= Beginning of Section =
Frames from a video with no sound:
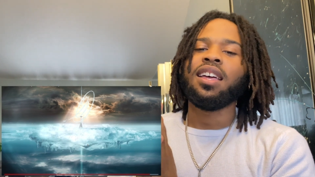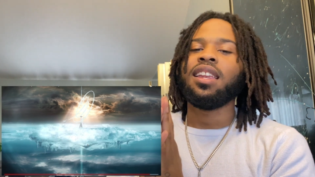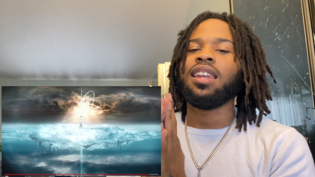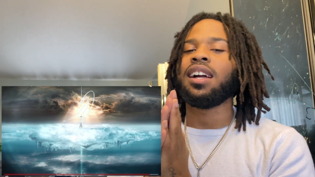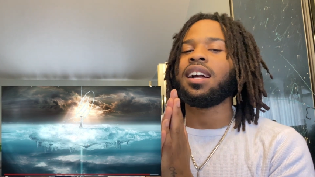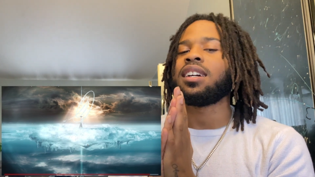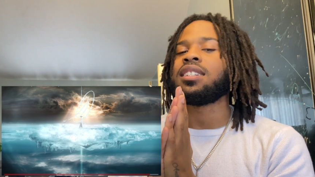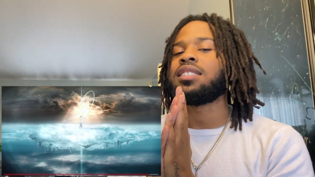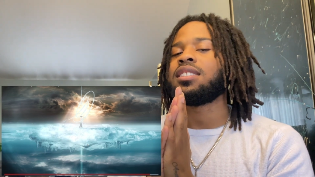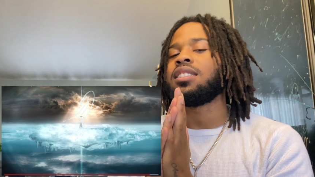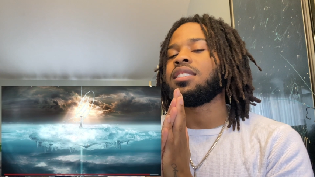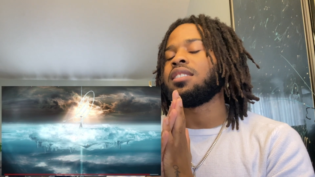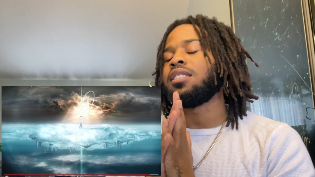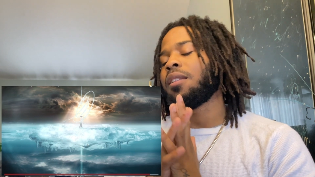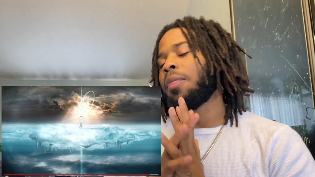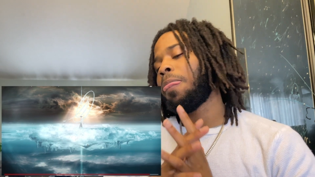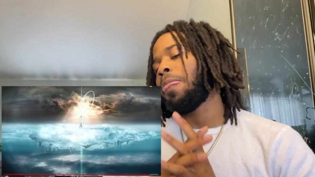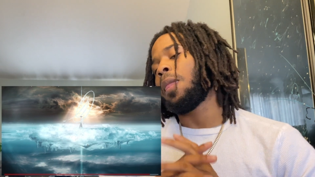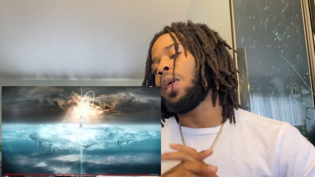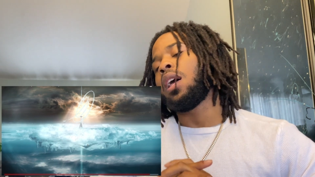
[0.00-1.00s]
Like I said,
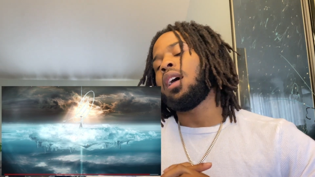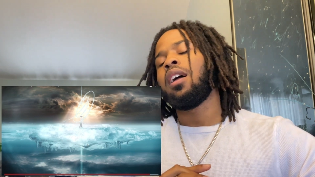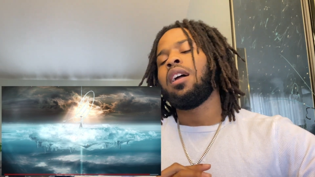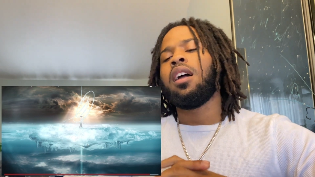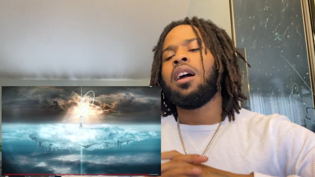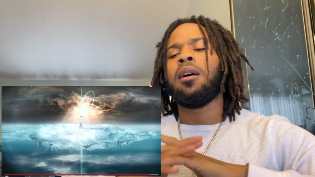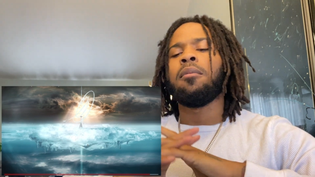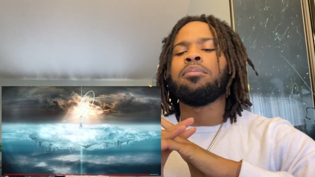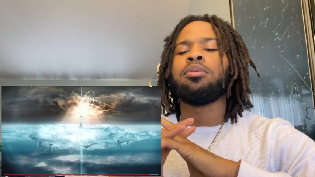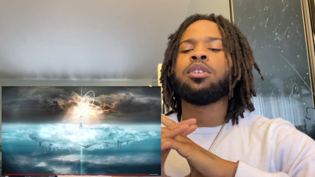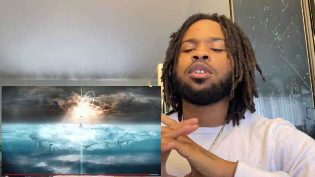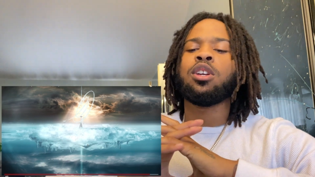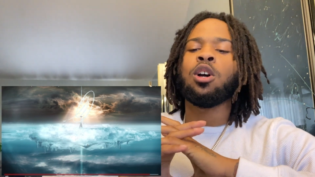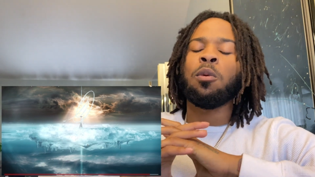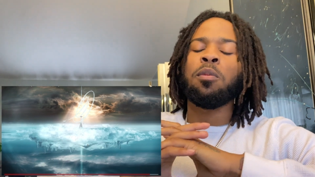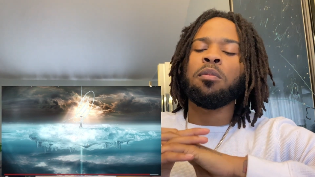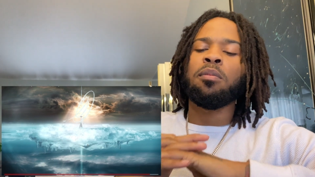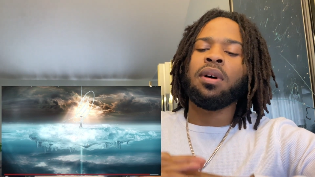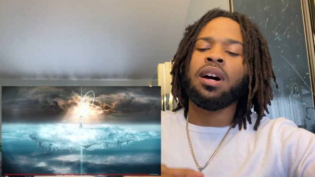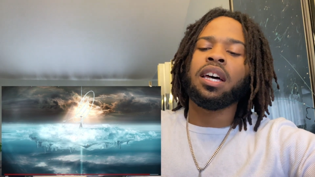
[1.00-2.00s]
I'm pretty
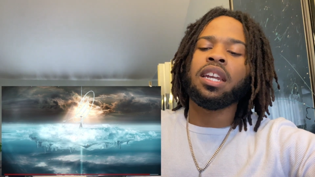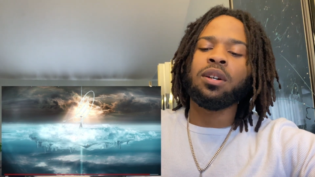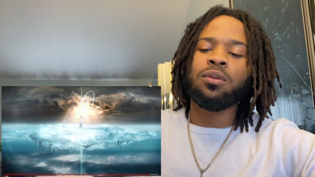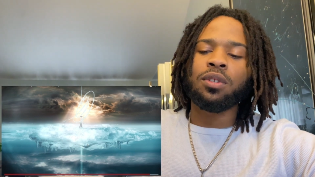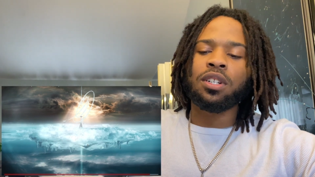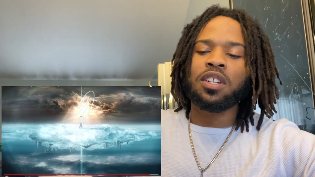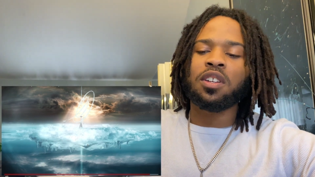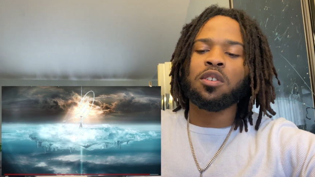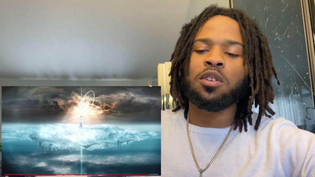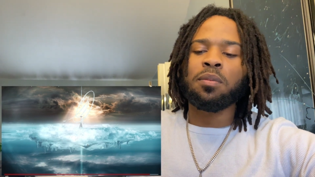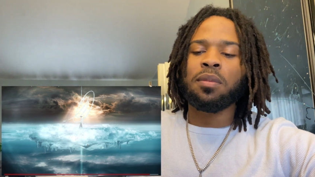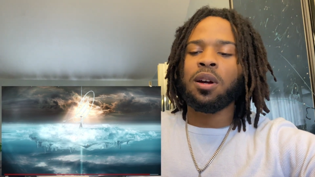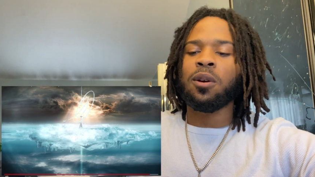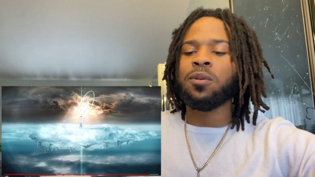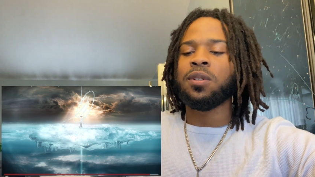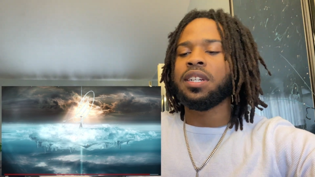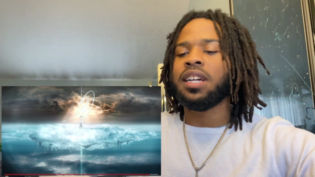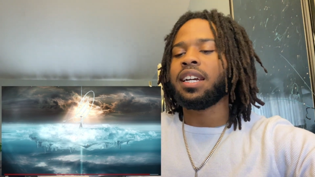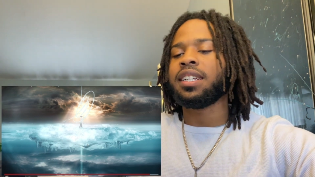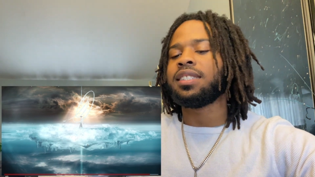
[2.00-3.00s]
open minded when it comes to my
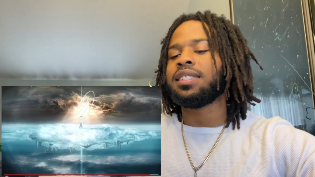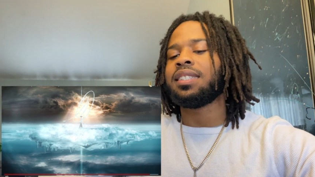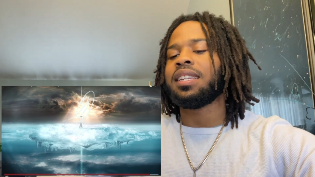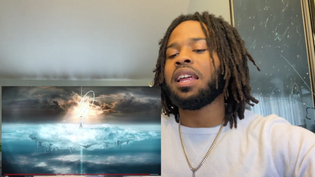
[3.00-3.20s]
reactions,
= End of Section =
» **Exercise goal**:
Omit all pictures and repeat the rest of the records verbatim.

» **Your response**:
Frames from a video with no sound:
[0.00-1.00s]
Like I said,
[1.00-2.00s]
I'm pretty
[2.00-3.00s]
open minded when it comes to my
[3.00-3.20s]
reactions,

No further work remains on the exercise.